Kevin Beaver's Security Blog

Don’t let your security program fail like a bad relationship

TL;DR – Just like a relationship, a security program needs honesty, maintenance, and timely conflict resolution…or it will collapse under neglect. 

Success expert Brendon Burchard said that avoidance is the best short-term strategy to escape conflict, and the best long-term strategy to ensure suffering. I’ve seen it countless times over the years…companies that keep kicking security problems down the road. That is, until one day, those problems explode into things such as a failed audit, and incident, or an all-out data breach. It’s no different than a crumbling relationship. Ignore the warning signs long enough and you’ll end up facing issues that are no longer solvable. Communication breaks down. Trust erodes. Small things fester. Reality hits you like a two-ton heavy thing.

I’ve worked with a few businesses and heard about countless others where people in IT, security, and management know the issues – those security basics I keep going back to – they’re just not doing them. Why? I don’t know for sure…yet. I had started writing a book it all before my health crisis and I hope to circle back to those one day soon. In essence, the problem is people. Accountability is hard. Personalities (and personality disorders) get in the way. It’s easy to get distracted by quick fixes offered by vendors. Sometimes, people just can’t handle the truth. They’d rather walk away from their problems than handle them head on like mature adults.

The result is never good. In both security and relationships, you get a program (or partnership or marriage) full of blind spots and technical (or emotional) debt that people pretend isn’t there…until it hits them where it hurts. The longer the neglect, the harder (and costlier) the recovery. Be it infosec or toxic relationships, there are people or people-related forces undermining boundaries. They treat others as resources alone and ignore the need for mutual respect. Don’t fall into this trap!

Q&A: Security Programs vs. Relationships

1. Why compare security programs to relationships?
Because both need ongoing effort, honesty, boundaries, and dealing with problems head-on. Neglect breeds failure.

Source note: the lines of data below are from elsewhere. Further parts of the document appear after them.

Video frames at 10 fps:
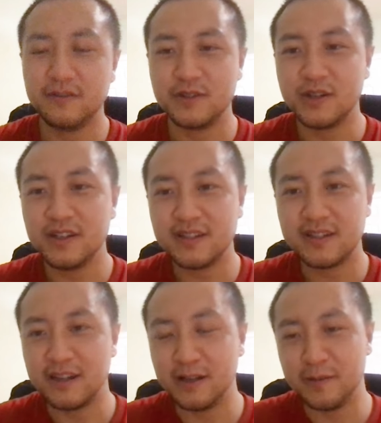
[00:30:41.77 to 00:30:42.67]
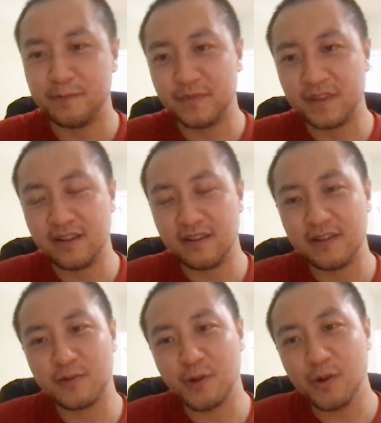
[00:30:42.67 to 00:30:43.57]
joined
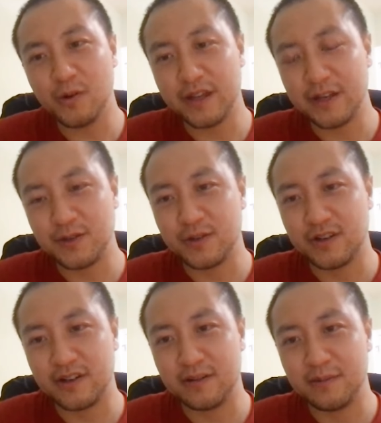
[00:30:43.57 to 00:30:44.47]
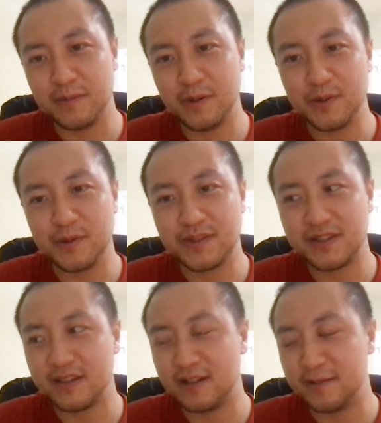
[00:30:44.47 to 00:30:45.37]
the role that you are most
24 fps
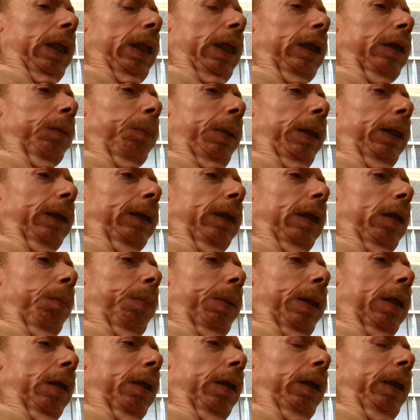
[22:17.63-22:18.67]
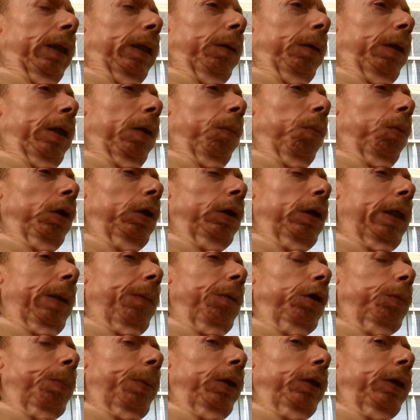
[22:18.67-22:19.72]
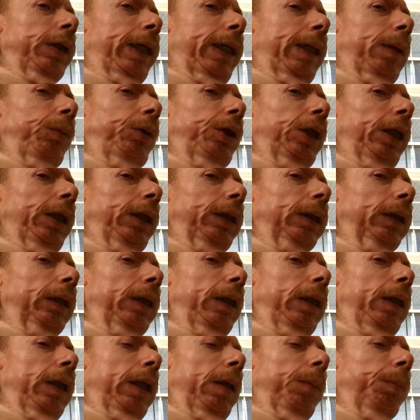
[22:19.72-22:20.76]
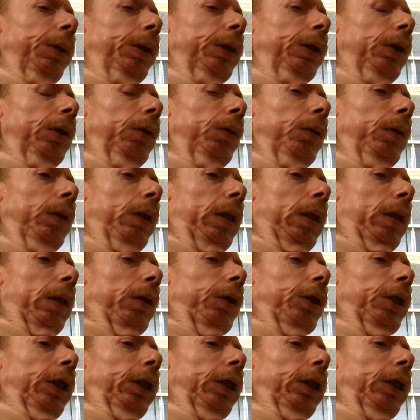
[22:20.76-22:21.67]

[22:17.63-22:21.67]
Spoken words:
I like the episode where the fairy tales were coming to life. Remember that one?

2. What happens when you avoid addressing the issues?
They compound. A minor weakness a major problem. Unresolved conflicts turn into resentment or disengagement and even total destruction of families.

3. Why do some people avoid facing the truth?
Maybe it’s because some people believe they know everything? The Dunning-Kruger effect does a great job explaining this “illusory superiority”. People also don’t want to acknowledge uncomfortable realities because it often reflects poor decisions, leadership gaps, and personality disorders. With this latter one, if you know you know. Of course, politics gets in the way as well.

4. How are people with personality disorders like security threats?
They ignore boundaries, manipulate access, and exploit weak points. To them, boundaries are just resources for ill-gotten gains, and you’re the delivery system. Criminal hackers…manipulators – they’re all the same.

5. What’s the mature way to fix a broken security program?
Be honest about what’s broken. Re-establish clear roles and boundaries. Invest in regular maintenance. And above all, act. Pretending it’s fine won’t protect anyone. As success expert, Brian Tracy, says the act of taking the first step is what separates the winners from the losers.

My final thought:

You can’t outsource maturity. Not in relationships and not when running an information security program. Security takes work. So do relationships. So does telling the truth. You’ll never build something that lasts by pretending problems don’t exist.